● **Task description**: After finding the line that contains "[00:00:06.70]", reproduce it and each line below it through the end of the listing, exactly, with nothing added.

● **Records for processing**:
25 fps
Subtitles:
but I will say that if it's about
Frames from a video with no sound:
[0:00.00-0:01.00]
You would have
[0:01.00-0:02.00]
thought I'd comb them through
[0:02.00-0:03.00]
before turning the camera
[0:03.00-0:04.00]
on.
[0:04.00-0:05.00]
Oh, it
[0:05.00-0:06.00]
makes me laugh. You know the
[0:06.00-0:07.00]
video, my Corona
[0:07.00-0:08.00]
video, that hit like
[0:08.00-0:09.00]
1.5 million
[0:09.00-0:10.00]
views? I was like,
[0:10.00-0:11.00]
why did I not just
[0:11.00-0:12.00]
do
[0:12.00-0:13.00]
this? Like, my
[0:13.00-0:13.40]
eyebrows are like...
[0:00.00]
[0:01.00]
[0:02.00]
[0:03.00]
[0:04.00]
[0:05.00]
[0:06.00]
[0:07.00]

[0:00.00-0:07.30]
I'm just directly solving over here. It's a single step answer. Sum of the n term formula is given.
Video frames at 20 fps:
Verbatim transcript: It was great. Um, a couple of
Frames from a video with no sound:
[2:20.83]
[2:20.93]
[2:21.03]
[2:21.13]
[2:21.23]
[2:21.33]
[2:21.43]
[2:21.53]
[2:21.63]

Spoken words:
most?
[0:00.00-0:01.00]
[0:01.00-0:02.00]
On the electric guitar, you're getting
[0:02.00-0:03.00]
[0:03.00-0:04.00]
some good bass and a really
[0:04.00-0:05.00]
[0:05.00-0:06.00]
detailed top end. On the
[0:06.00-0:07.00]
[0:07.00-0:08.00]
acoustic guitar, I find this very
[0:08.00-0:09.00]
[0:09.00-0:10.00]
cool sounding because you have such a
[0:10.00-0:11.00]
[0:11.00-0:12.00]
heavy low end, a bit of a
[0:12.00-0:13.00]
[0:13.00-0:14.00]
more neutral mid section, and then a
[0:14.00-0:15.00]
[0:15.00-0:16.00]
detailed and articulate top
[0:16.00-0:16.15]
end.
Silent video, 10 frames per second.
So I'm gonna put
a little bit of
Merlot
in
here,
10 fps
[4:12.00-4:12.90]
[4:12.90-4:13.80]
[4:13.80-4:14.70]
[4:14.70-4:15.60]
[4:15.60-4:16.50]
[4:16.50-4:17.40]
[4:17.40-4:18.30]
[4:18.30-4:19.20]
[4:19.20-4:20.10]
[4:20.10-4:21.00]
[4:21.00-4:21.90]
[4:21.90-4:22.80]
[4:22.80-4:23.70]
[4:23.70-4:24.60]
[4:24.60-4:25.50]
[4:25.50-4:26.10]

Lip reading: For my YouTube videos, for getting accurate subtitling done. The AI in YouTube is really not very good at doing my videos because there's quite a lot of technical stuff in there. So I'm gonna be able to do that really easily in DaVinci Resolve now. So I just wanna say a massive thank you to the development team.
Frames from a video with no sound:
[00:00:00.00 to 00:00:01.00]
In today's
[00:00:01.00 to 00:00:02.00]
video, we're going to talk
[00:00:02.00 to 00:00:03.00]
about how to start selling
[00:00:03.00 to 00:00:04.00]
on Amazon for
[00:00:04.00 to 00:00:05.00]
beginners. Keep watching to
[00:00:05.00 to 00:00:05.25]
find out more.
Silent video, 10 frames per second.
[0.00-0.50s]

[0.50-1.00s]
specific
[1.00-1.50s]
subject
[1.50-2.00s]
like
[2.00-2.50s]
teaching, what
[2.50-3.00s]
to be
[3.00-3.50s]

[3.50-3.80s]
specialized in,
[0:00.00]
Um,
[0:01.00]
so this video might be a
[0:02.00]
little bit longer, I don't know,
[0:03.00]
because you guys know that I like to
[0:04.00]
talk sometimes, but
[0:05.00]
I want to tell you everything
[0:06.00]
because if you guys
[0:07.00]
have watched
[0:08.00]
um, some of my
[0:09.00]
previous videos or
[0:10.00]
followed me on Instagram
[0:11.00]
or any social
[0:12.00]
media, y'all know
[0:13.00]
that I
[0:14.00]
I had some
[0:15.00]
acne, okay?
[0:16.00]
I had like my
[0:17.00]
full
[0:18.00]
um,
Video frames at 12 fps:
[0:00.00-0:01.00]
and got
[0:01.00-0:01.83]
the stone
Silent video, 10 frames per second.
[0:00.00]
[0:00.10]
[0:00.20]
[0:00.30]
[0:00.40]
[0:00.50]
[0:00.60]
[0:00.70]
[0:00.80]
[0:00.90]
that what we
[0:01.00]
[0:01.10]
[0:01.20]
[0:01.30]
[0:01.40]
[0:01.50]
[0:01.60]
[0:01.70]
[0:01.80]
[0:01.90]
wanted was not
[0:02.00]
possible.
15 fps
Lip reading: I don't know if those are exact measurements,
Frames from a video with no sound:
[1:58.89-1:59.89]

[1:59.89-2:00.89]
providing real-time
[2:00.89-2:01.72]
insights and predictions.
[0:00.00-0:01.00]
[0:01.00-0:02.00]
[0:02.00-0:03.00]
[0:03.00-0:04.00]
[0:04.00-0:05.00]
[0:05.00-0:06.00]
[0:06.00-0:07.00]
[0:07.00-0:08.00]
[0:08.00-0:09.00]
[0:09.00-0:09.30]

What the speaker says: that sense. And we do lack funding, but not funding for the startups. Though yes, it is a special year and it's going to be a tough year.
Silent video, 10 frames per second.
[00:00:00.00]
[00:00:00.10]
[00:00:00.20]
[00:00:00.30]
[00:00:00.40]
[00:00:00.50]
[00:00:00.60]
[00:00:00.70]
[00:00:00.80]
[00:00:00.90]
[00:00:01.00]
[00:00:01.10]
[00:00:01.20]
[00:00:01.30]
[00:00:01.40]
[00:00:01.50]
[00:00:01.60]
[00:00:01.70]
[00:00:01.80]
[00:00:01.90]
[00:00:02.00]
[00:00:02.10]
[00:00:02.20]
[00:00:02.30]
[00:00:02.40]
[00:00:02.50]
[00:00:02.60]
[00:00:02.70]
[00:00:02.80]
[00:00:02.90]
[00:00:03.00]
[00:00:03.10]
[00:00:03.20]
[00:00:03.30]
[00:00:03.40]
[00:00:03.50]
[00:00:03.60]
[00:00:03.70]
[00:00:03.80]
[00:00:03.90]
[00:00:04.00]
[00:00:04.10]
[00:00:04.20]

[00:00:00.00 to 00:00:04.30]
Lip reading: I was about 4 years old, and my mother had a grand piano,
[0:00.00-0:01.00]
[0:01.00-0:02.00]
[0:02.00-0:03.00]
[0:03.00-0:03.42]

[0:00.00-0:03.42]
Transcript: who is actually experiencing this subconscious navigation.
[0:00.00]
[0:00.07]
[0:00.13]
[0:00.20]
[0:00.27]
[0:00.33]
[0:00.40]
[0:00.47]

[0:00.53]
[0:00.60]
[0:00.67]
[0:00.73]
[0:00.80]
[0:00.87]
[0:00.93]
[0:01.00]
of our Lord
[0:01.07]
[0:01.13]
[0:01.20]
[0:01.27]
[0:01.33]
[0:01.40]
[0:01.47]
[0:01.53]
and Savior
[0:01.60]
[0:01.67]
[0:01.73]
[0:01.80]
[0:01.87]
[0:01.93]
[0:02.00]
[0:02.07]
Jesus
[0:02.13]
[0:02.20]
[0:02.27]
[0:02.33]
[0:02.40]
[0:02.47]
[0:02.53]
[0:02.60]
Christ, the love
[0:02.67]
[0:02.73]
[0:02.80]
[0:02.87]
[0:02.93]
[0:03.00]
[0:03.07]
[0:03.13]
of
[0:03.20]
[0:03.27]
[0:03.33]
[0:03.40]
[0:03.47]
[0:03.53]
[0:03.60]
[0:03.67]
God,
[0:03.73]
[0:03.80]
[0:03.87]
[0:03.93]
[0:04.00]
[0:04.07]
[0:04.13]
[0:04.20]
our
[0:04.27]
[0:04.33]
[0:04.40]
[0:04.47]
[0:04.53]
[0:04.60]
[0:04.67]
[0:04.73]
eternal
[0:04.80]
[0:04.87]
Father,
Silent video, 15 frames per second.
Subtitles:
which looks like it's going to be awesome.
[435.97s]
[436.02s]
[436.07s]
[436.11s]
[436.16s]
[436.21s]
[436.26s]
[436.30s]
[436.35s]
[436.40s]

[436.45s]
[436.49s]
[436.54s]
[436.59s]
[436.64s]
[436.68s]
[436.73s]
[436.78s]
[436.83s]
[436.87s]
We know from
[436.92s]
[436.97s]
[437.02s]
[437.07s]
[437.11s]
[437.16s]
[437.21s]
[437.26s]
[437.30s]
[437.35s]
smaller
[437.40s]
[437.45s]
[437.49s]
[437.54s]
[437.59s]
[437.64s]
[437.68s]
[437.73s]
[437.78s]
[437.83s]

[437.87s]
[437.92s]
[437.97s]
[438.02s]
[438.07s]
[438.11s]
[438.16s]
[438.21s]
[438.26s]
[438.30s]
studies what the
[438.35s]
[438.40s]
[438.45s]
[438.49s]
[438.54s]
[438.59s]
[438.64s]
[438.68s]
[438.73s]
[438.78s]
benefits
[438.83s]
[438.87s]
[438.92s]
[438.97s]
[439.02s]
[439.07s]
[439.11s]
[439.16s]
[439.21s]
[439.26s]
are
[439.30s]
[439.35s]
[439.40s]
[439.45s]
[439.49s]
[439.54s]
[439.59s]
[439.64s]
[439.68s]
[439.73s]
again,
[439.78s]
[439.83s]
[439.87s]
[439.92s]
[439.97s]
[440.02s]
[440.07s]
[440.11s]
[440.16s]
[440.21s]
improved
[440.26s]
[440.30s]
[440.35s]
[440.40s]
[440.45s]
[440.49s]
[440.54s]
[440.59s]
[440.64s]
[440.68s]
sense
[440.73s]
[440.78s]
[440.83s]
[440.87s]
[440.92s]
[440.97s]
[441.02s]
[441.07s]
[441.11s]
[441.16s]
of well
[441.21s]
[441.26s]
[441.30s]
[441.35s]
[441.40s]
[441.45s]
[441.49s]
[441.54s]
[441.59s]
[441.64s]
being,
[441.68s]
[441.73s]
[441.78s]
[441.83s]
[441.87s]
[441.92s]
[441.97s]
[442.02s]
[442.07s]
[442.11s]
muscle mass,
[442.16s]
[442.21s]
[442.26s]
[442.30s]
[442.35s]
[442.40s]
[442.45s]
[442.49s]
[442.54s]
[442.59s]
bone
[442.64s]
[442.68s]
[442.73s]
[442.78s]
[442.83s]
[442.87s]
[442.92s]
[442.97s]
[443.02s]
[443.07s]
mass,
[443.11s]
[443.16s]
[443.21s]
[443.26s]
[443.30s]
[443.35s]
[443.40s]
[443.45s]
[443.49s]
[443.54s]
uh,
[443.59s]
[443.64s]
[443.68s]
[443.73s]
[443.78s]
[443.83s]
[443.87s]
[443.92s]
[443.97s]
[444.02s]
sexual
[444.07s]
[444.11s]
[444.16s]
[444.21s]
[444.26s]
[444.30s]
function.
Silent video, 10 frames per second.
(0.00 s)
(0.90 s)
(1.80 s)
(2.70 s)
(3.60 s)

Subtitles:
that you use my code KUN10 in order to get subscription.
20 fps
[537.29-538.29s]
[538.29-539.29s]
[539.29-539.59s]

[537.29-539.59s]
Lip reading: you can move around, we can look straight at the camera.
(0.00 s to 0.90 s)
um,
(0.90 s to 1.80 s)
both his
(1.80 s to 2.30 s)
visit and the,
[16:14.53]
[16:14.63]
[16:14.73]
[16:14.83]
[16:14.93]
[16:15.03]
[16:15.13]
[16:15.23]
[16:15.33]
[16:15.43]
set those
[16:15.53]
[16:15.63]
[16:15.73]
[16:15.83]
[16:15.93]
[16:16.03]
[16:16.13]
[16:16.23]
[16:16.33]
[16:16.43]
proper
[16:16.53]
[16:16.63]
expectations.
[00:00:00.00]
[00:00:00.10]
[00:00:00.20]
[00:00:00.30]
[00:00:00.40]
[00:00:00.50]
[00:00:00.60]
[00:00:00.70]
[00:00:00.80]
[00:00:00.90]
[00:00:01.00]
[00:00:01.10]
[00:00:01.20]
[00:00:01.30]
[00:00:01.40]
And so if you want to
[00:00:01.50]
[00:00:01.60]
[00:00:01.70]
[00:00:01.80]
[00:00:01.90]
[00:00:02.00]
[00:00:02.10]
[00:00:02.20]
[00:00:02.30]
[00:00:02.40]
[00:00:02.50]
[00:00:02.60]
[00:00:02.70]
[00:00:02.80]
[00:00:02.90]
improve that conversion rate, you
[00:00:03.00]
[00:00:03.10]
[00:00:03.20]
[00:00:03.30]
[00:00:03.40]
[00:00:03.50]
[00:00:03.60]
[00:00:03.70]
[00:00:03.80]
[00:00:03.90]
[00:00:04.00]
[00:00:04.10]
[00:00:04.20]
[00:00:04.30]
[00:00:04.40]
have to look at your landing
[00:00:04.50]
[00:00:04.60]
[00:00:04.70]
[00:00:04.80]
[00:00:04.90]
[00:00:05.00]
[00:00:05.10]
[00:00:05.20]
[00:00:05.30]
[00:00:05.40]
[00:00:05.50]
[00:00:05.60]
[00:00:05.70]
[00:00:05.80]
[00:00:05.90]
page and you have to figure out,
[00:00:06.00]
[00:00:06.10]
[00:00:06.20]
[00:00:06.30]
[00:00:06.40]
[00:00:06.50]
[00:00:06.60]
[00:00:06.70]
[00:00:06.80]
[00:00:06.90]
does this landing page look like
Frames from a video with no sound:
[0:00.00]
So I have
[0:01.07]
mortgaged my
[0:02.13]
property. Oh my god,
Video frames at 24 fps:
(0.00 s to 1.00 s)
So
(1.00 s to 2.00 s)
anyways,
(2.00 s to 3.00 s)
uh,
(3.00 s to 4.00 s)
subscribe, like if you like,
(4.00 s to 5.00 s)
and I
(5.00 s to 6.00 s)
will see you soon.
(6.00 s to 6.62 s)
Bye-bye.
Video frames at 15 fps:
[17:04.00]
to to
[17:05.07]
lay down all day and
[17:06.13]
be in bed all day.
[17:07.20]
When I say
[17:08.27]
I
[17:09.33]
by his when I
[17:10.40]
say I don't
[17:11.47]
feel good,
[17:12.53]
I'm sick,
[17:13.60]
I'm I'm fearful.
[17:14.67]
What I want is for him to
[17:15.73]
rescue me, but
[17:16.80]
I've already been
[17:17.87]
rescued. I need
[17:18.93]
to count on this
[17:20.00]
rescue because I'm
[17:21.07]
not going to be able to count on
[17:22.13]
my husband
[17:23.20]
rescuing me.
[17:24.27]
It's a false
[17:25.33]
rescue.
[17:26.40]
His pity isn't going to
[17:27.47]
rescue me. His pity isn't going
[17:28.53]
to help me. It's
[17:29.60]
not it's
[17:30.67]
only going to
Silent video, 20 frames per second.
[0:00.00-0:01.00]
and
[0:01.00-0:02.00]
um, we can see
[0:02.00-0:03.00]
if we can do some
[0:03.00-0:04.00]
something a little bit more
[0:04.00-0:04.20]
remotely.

● **Task output**:
[00:00:06.70]
[00:00:06.80]
[00:00:06.90]
does this landing page look like
Frames from a video with no sound:
[0:00.00]
So I have
[0:01.07]
mortgaged my
[0:02.13]
property. Oh my god,
Video frames at 24 fps:
(0.00 s to 1.00 s)
So
(1.00 s to 2.00 s)
anyways,
(2.00 s to 3.00 s)
uh,
(3.00 s to 4.00 s)
subscribe, like if you like,
(4.00 s to 5.00 s)
and I
(5.00 s to 6.00 s)
will see you soon.
(6.00 s to 6.62 s)
Bye-bye.
Video frames at 15 fps:
[17:04.00]
to to
[17:05.07]
lay down all day and
[17:06.13]
be in bed all day.
[17:07.20]
When I say
[17:08.27]
I
[17:09.33]
by his when I
[17:10.40]
say I don't
[17:11.47]
feel good,
[17:12.53]
I'm sick,
[17:13.60]
I'm I'm fearful.
[17:14.67]
What I want is for him to
[17:15.73]
rescue me, but
[17:16.80]
I've already been
[17:17.87]
rescued. I need
[17:18.93]
to count on this
[17:20.00]
rescue because I'm
[17:21.07]
not going to be able to count on
[17:22.13]
my husband
[17:23.20]
rescuing me.
[17:24.27]
It's a false
[17:25.33]
rescue.
[17:26.40]
His pity isn't going to
[17:27.47]
rescue me. His pity isn't going
[17:28.53]
to help me. It's
[17:29.60]
not it's
[17:30.67]
only going to
Silent video, 20 frames per second.
[0:00.00-0:01.00]
and
[0:01.00-0:02.00]
um, we can see
[0:02.00-0:03.00]
if we can do some
[0:03.00-0:04.00]
something a little bit more
[0:04.00-0:04.20]
remotely.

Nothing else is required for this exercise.